▶ [Instructions to follow]:
Pictures aside, write every record out again word for word.

(Stored items)
---+---
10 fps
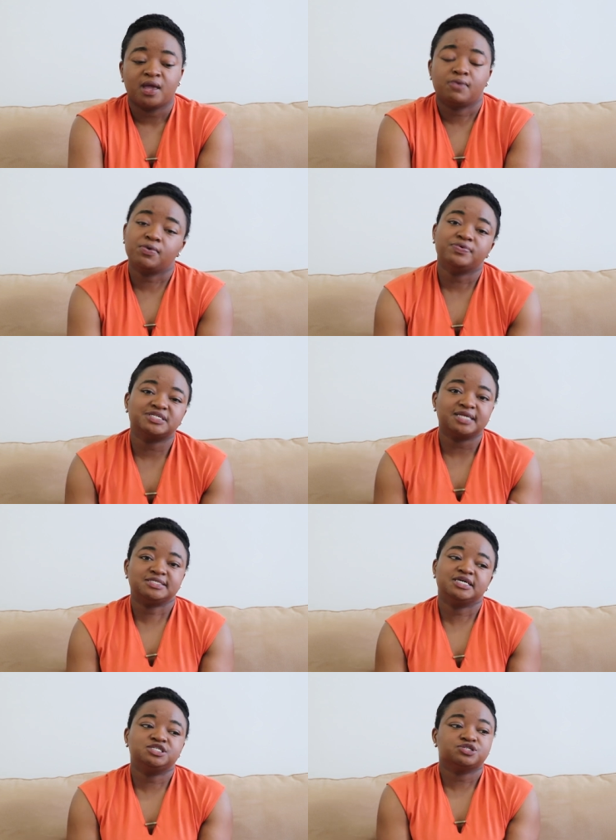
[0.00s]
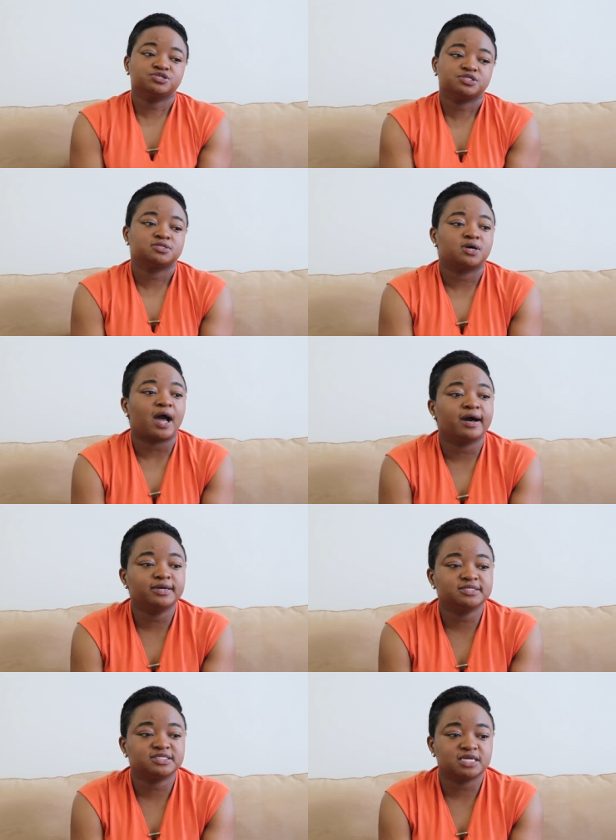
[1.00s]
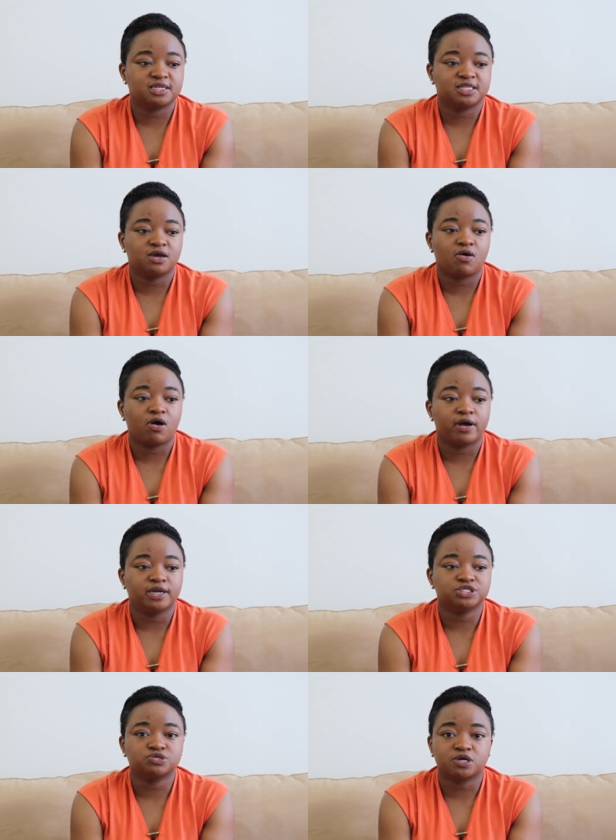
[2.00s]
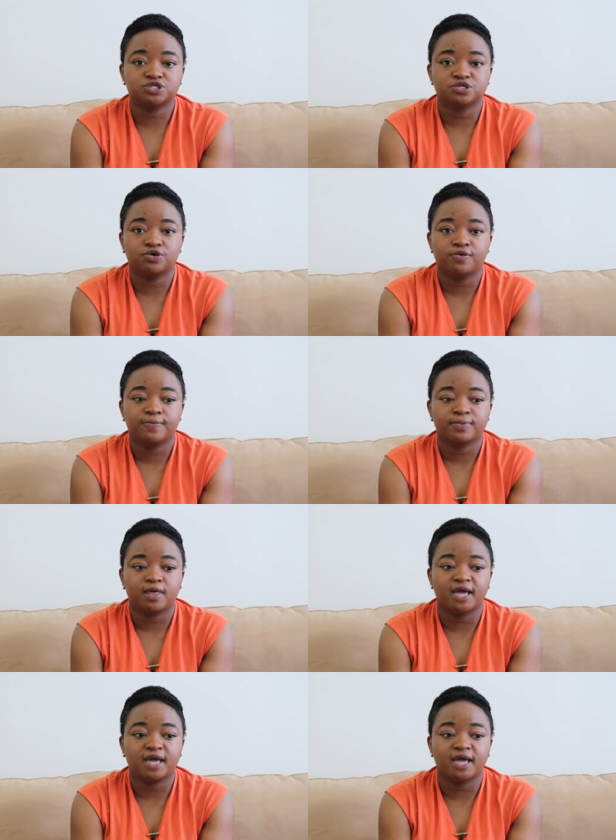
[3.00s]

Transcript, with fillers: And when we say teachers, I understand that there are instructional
---+---
▶ [Answer for the task]:
10 fps
[0.00s]
[1.00s]
[2.00s]
[3.00s]

Transcript, with fillers: And when we say teachers, I understand that there are instructional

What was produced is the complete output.